TASK ITEM: Leaving out every image, restate all the records word for word.

=== GIVEN ENTRIES ===

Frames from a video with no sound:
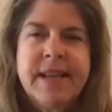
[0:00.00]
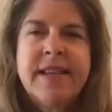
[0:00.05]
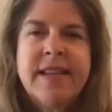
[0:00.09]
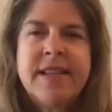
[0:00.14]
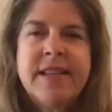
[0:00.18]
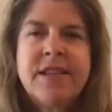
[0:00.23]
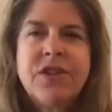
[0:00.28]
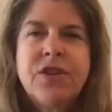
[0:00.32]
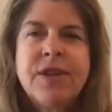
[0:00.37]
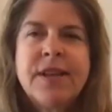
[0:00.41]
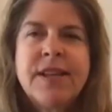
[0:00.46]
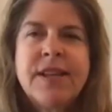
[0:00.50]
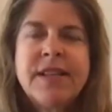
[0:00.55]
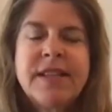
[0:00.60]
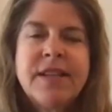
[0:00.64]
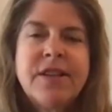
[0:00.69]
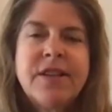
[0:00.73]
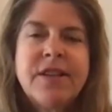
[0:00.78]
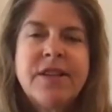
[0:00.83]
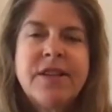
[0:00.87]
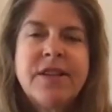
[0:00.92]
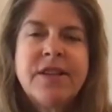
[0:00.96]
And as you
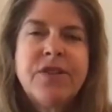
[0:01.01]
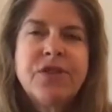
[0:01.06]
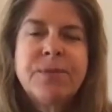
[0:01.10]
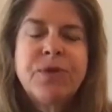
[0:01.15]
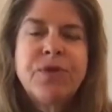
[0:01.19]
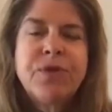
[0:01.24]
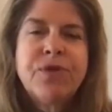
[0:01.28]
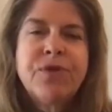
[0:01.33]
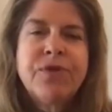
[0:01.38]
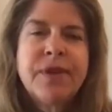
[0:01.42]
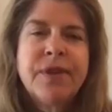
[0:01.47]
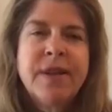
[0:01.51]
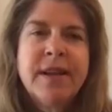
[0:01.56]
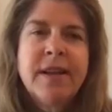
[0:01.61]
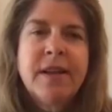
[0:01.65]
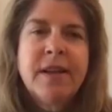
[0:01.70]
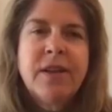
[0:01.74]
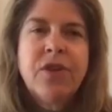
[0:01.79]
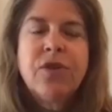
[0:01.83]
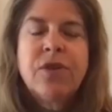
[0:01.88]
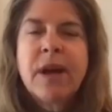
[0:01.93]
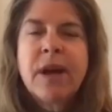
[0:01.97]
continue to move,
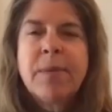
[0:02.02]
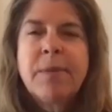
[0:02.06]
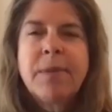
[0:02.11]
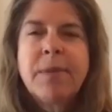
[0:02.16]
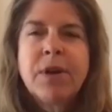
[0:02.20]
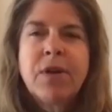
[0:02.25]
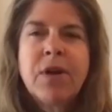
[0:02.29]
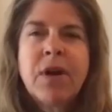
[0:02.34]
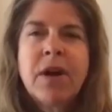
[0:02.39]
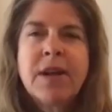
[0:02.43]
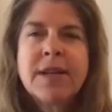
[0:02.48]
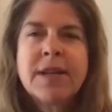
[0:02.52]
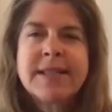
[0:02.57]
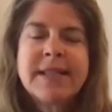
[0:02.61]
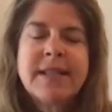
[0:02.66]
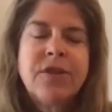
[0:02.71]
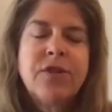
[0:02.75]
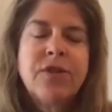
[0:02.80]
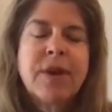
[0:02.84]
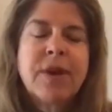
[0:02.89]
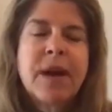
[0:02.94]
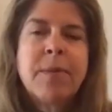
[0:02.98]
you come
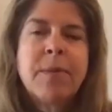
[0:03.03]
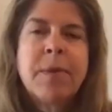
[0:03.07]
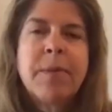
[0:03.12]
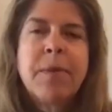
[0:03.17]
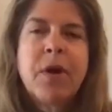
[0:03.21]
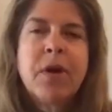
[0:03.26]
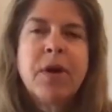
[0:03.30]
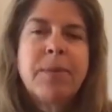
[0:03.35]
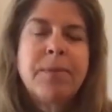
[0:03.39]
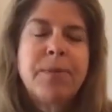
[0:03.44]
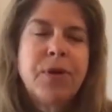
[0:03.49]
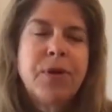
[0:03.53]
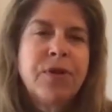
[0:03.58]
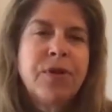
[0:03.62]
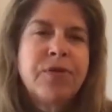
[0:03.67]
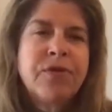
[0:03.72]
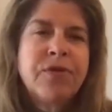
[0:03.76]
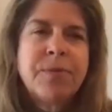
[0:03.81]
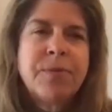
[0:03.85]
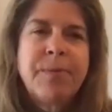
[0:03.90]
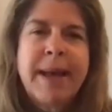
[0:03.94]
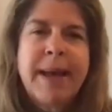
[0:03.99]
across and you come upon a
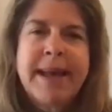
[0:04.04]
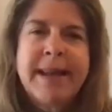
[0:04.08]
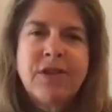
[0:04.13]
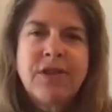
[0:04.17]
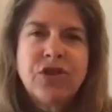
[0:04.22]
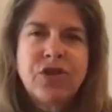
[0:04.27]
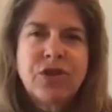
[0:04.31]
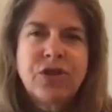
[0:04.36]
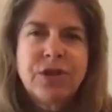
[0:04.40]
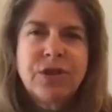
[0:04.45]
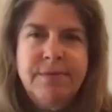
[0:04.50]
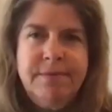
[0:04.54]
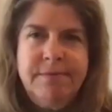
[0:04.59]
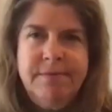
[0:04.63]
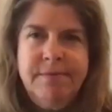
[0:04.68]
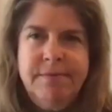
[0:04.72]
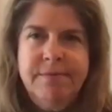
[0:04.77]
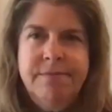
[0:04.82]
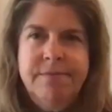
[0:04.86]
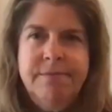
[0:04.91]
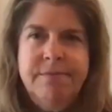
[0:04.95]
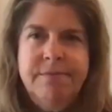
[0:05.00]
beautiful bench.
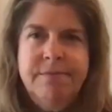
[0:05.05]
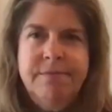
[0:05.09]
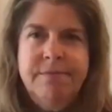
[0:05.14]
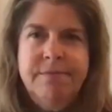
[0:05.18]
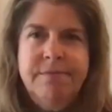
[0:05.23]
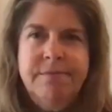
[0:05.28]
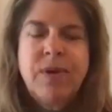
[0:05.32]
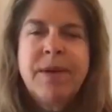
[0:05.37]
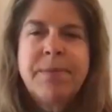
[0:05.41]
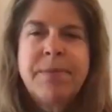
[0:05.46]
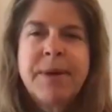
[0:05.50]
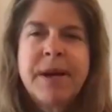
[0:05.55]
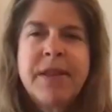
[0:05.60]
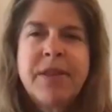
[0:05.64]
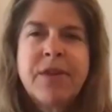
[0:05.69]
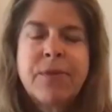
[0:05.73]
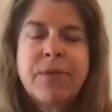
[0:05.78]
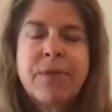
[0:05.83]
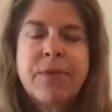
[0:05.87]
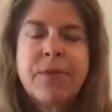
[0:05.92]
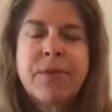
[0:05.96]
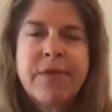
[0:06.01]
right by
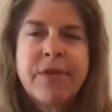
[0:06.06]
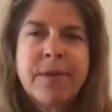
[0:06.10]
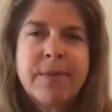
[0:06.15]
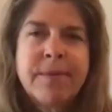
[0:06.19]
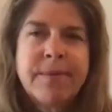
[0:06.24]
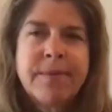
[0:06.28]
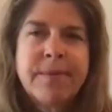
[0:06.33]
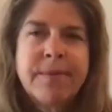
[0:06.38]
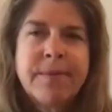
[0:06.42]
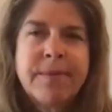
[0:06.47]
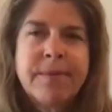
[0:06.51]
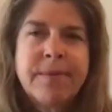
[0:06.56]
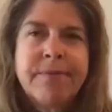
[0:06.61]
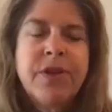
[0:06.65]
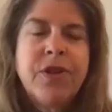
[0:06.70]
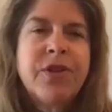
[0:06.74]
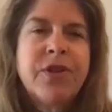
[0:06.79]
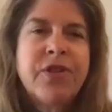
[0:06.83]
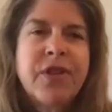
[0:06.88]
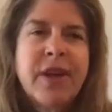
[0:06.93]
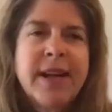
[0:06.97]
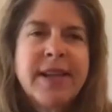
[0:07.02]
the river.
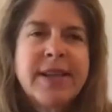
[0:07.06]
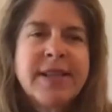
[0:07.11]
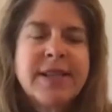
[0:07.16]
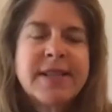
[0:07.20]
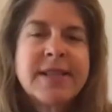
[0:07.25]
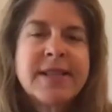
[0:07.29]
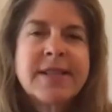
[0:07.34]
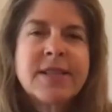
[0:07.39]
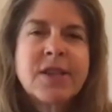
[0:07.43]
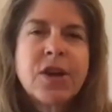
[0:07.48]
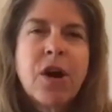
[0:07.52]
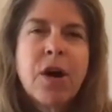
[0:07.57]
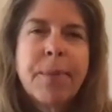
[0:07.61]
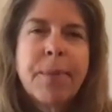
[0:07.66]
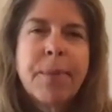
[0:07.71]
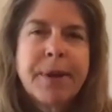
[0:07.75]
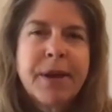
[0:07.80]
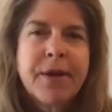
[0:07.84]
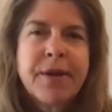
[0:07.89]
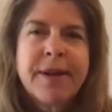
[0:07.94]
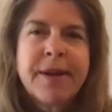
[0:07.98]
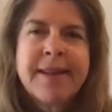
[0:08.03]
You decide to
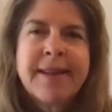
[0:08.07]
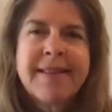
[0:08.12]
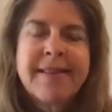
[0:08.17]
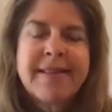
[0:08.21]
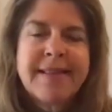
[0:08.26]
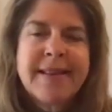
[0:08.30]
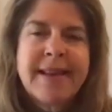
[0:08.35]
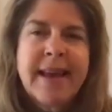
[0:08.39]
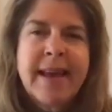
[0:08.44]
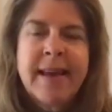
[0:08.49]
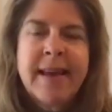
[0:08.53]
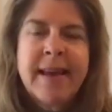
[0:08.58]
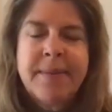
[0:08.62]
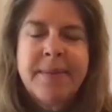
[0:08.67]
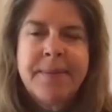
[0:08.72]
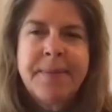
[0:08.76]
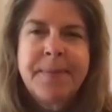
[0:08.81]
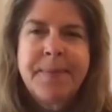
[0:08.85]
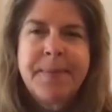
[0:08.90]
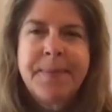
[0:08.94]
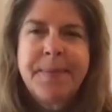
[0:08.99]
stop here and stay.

===

FINISHED TASK:
Frames from a video with no sound:
[0:00.00]
[0:00.05]
[0:00.09]
[0:00.14]
[0:00.18]
[0:00.23]
[0:00.28]
[0:00.32]
[0:00.37]
[0:00.41]
[0:00.46]
[0:00.50]
[0:00.55]
[0:00.60]
[0:00.64]
[0:00.69]
[0:00.73]
[0:00.78]
[0:00.83]
[0:00.87]
[0:00.92]
[0:00.96]
And as you
[0:01.01]
[0:01.06]
[0:01.10]
[0:01.15]
[0:01.19]
[0:01.24]
[0:01.28]
[0:01.33]
[0:01.38]
[0:01.42]
[0:01.47]
[0:01.51]
[0:01.56]
[0:01.61]
[0:01.65]
[0:01.70]
[0:01.74]
[0:01.79]
[0:01.83]
[0:01.88]
[0:01.93]
[0:01.97]
continue to move,
[0:02.02]
[0:02.06]
[0:02.11]
[0:02.16]
[0:02.20]
[0:02.25]
[0:02.29]
[0:02.34]
[0:02.39]
[0:02.43]
[0:02.48]
[0:02.52]
[0:02.57]
[0:02.61]
[0:02.66]
[0:02.71]
[0:02.75]
[0:02.80]
[0:02.84]
[0:02.89]
[0:02.94]
[0:02.98]
you come
[0:03.03]
[0:03.07]
[0:03.12]
[0:03.17]
[0:03.21]
[0:03.26]
[0:03.30]
[0:03.35]
[0:03.39]
[0:03.44]
[0:03.49]
[0:03.53]
[0:03.58]
[0:03.62]
[0:03.67]
[0:03.72]
[0:03.76]
[0:03.81]
[0:03.85]
[0:03.90]
[0:03.94]
[0:03.99]
across and you come upon a
[0:04.04]
[0:04.08]
[0:04.13]
[0:04.17]
[0:04.22]
[0:04.27]
[0:04.31]
[0:04.36]
[0:04.40]
[0:04.45]
[0:04.50]
[0:04.54]
[0:04.59]
[0:04.63]
[0:04.68]
[0:04.72]
[0:04.77]
[0:04.82]
[0:04.86]
[0:04.91]
[0:04.95]
[0:05.00]
beautiful bench.
[0:05.05]
[0:05.09]
[0:05.14]
[0:05.18]
[0:05.23]
[0:05.28]
[0:05.32]
[0:05.37]
[0:05.41]
[0:05.46]
[0:05.50]
[0:05.55]
[0:05.60]
[0:05.64]
[0:05.69]
[0:05.73]
[0:05.78]
[0:05.83]
[0:05.87]
[0:05.92]
[0:05.96]
[0:06.01]
right by
[0:06.06]
[0:06.10]
[0:06.15]
[0:06.19]
[0:06.24]
[0:06.28]
[0:06.33]
[0:06.38]
[0:06.42]
[0:06.47]
[0:06.51]
[0:06.56]
[0:06.61]
[0:06.65]
[0:06.70]
[0:06.74]
[0:06.79]
[0:06.83]
[0:06.88]
[0:06.93]
[0:06.97]
[0:07.02]
the river.
[0:07.06]
[0:07.11]
[0:07.16]
[0:07.20]
[0:07.25]
[0:07.29]
[0:07.34]
[0:07.39]
[0:07.43]
[0:07.48]
[0:07.52]
[0:07.57]
[0:07.61]
[0:07.66]
[0:07.71]
[0:07.75]
[0:07.80]
[0:07.84]
[0:07.89]
[0:07.94]
[0:07.98]
[0:08.03]
You decide to
[0:08.07]
[0:08.12]
[0:08.17]
[0:08.21]
[0:08.26]
[0:08.30]
[0:08.35]
[0:08.39]
[0:08.44]
[0:08.49]
[0:08.53]
[0:08.58]
[0:08.62]
[0:08.67]
[0:08.72]
[0:08.76]
[0:08.81]
[0:08.85]
[0:08.90]
[0:08.94]
[0:08.99]
stop here and stay.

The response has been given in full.